In an official statement, Mitsubishi said it did not quite make the initial fuel consumption testing by the book and it submitted some unrealistic figures to the Japanese regulators. “We found that with respect to the fuel consumption testing data submitted to the Ministry of Land, Infrastructure, Transport and Tourism, MMC conducted testing improperly to present better fuel consumption rates than the actual rates; and that the testing method was also different from the one required by Japanese law,” the automaker said. The cars affected by this “imprudence” are the eK Wagon and eK Space models and the Nissan Dayz and Dayz Roox, which have been built by Mitsubishi and supplied to Nissan Motors Corporation since June 2013. Up until the end of March 2016, the company revealed it has sold 157,000 units of the eK Wagon and eK Space and supplied 468,000 units of the Dayz and Dayz Roox to Nissan.
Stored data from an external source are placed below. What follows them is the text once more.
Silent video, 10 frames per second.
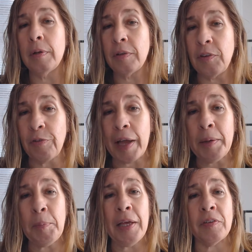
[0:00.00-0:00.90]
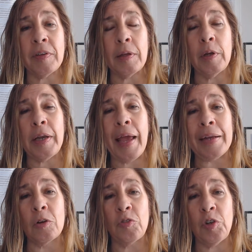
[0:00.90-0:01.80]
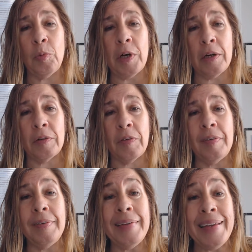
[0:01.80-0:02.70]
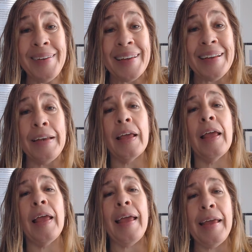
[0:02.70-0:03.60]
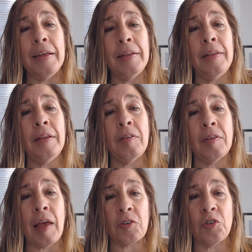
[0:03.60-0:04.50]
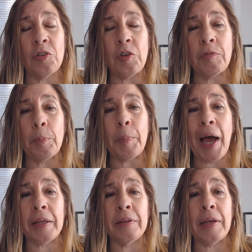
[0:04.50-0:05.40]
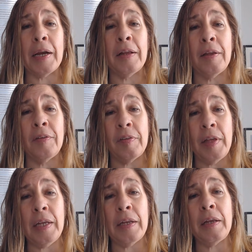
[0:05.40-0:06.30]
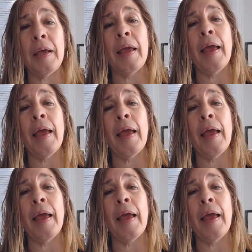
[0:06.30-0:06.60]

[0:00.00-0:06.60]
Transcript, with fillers: divine masculine energy where it's needed, in the sections of the body that it is needed,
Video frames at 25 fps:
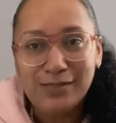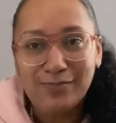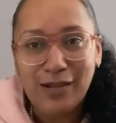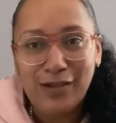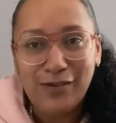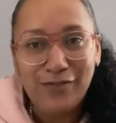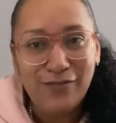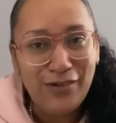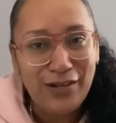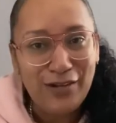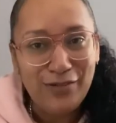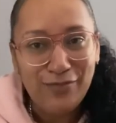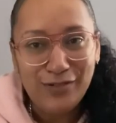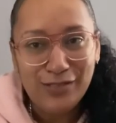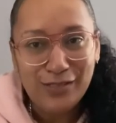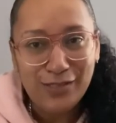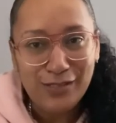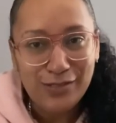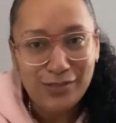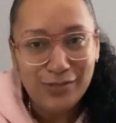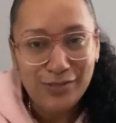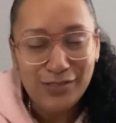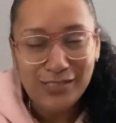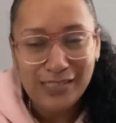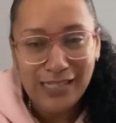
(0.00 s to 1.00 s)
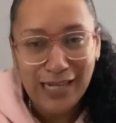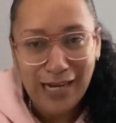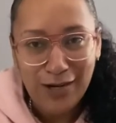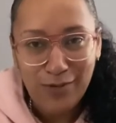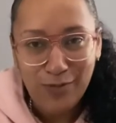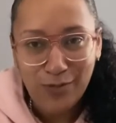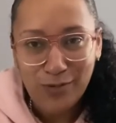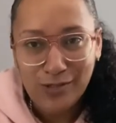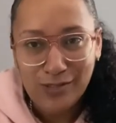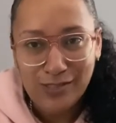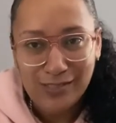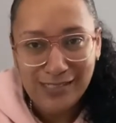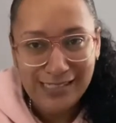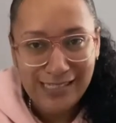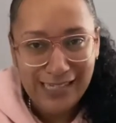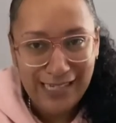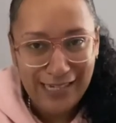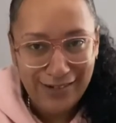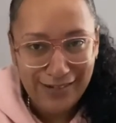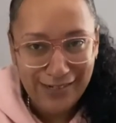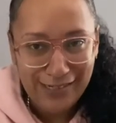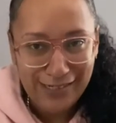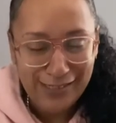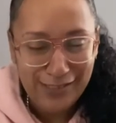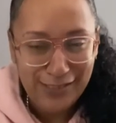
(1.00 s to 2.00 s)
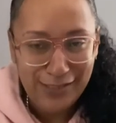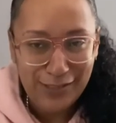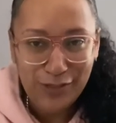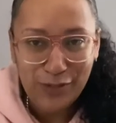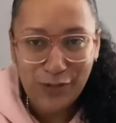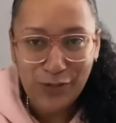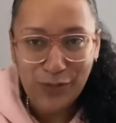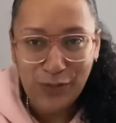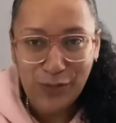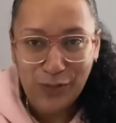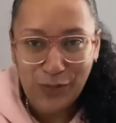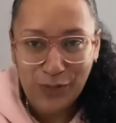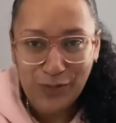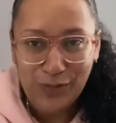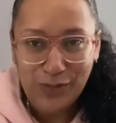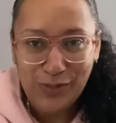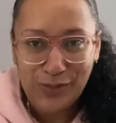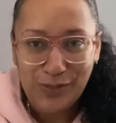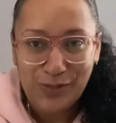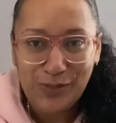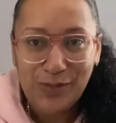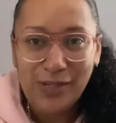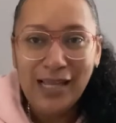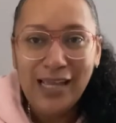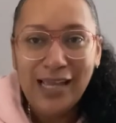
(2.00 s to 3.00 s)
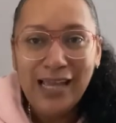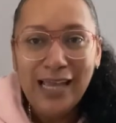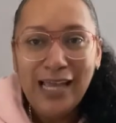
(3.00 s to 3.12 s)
my favorite little Star Wars character, Grogu.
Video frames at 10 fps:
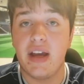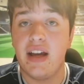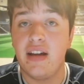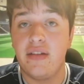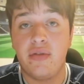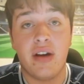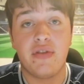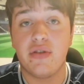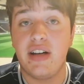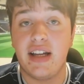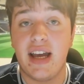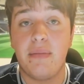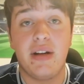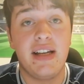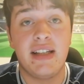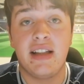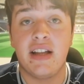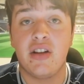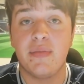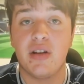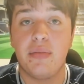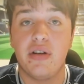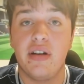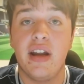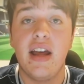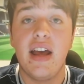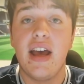If you haven't joined it, again, please hit that thumbs up button.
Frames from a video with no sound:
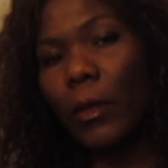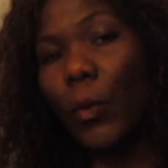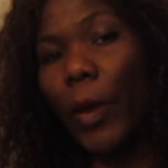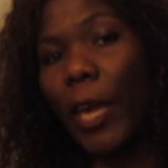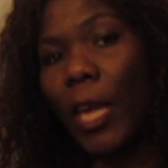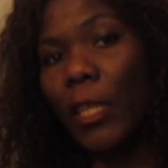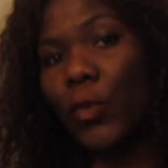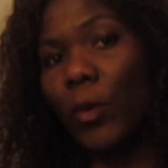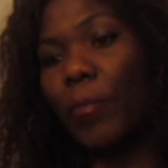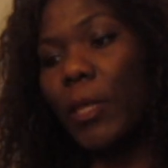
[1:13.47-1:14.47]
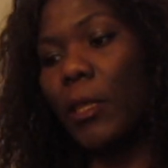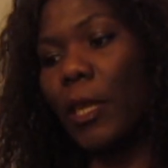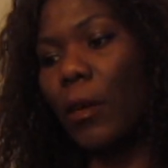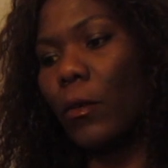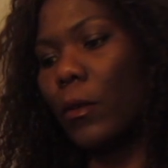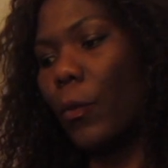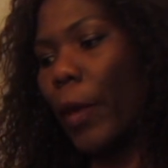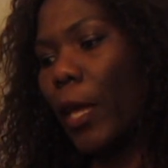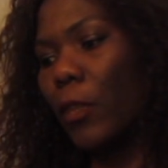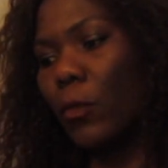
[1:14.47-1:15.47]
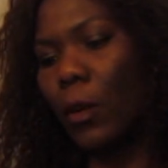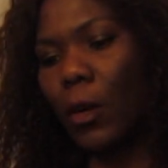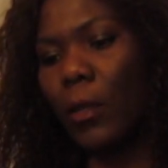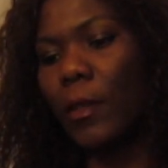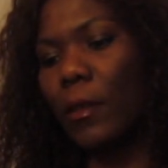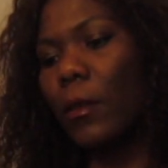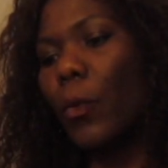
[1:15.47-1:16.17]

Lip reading: The way into a building, or the way into a concert,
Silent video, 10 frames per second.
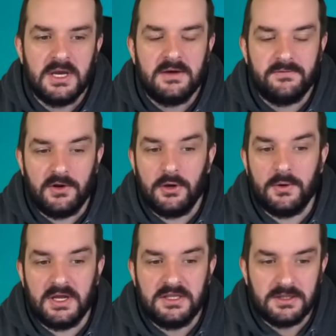For
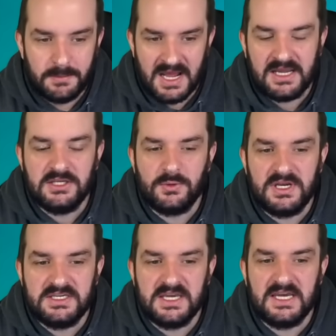Luton, the blank in
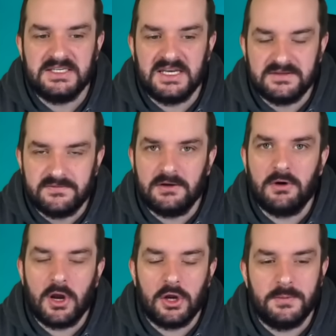26. Then it's Villa
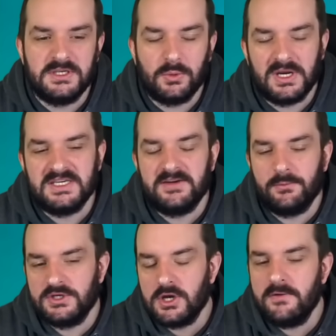at home in 27,
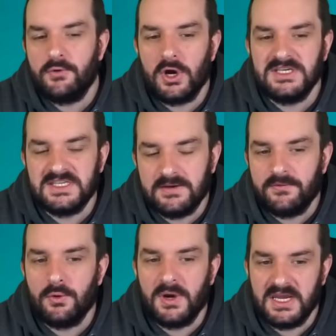which I've got as a
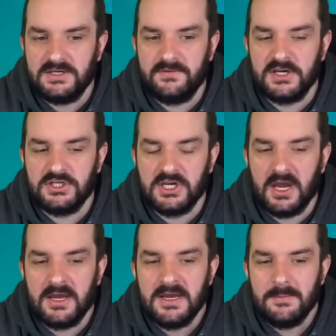difficult-ish fixture.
In the development process for the next generation models, Nissan examined the fuel consumption figures of the cars for its own reference to find out those deviations in the figures. Therefore, Nissan asked Mitsubishi to review the running resistance value, thus triggering an internal investigation, following which “it learned of the improper conduct that MMC used the running resistance value for testing which provided more advantageous fuel consumption rates than the actual rates.”
Both automakers have decided to stop production and sales of the affected cars and to discuss compensation regarding this issue. Furthermore, Mitsubishi has also admitted that there are more cars with higher fuel consumption figures, without providing additional info about them.
“During our internal investigation, we have found that the testing method which was different from the one required by Japanese law has been applied to other models manufactured by MMC for the Japanese domestic market. Taking into account the seriousness of these issues, we will also conduct an investigation into products manufactured for overseas markets.”